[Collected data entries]
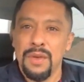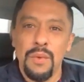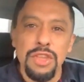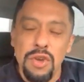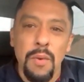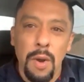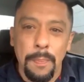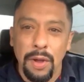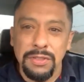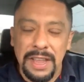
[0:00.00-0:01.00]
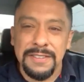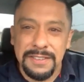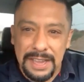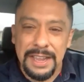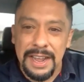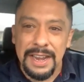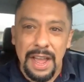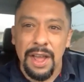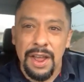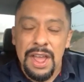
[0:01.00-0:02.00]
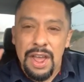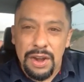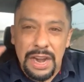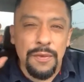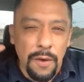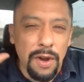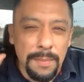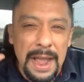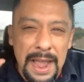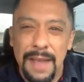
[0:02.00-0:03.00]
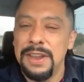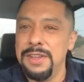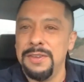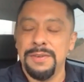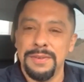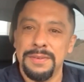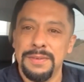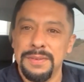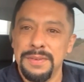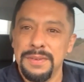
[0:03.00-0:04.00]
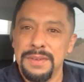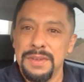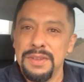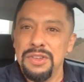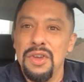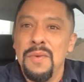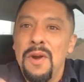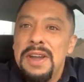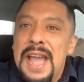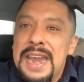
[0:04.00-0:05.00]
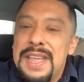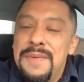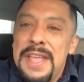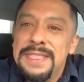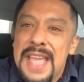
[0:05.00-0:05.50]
when you were protesting in the Reforma Avenue? You were not even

EXERCISE:
Although the entries contain pictures, reproduce only the rest, exactly as written.

RESPONSE TO THE TASK:
[0:00.00-0:01.00]
[0:01.00-0:02.00]
[0:02.00-0:03.00]
[0:03.00-0:04.00]
[0:04.00-0:05.00]
[0:05.00-0:05.50]
when you were protesting in the Reforma Avenue? You were not even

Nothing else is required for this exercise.